▶ _Task_:
Each record that follows should be duplicated exactly, except for its pictures.

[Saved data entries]
---------------

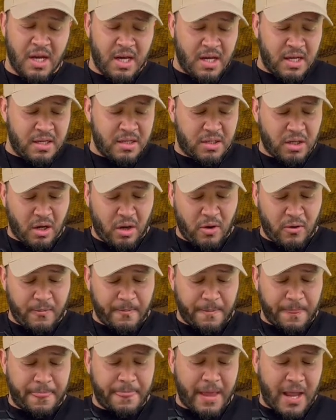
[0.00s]
So
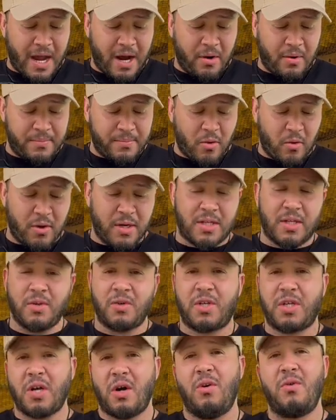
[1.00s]
now I'm going to
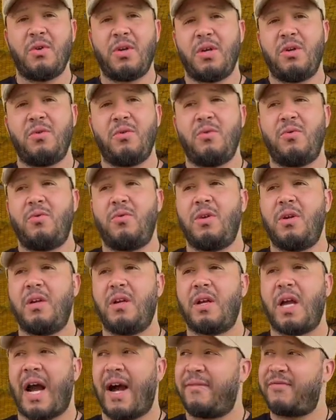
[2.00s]
show you,
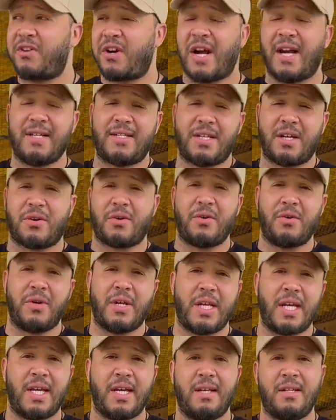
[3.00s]
after I zero
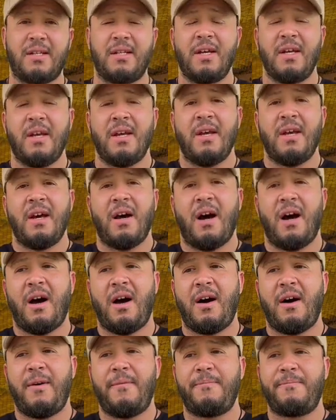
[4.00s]
it in
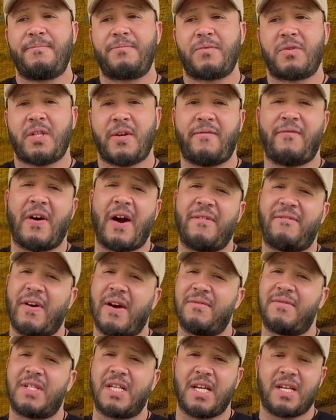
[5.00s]
to
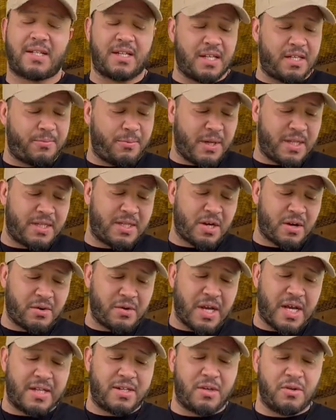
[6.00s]
5.56. It's been
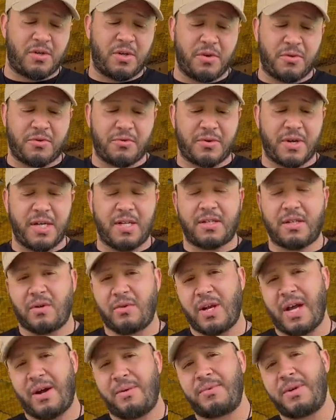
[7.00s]
zeroed at 223, so
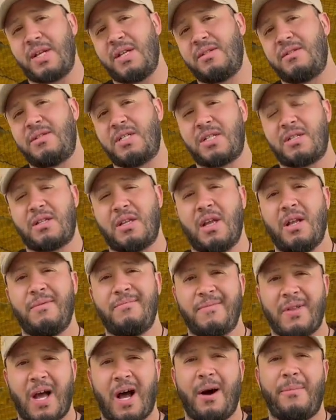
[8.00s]
now I'm going to
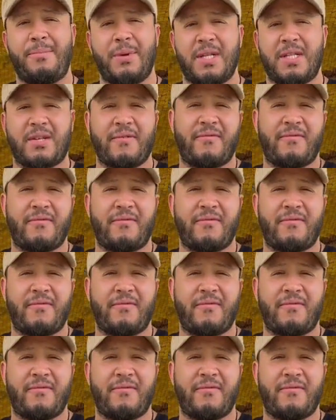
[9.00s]
up it to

---------------

▶ _Response to the exercise_:
[0.00s]
So
[1.00s]
now I'm going to
[2.00s]
show you,
[3.00s]
after I zero
[4.00s]
it in
[5.00s]
to
[6.00s]
5.56. It's been
[7.00s]
zeroed at 223, so
[8.00s]
now I'm going to
[9.00s]
up it to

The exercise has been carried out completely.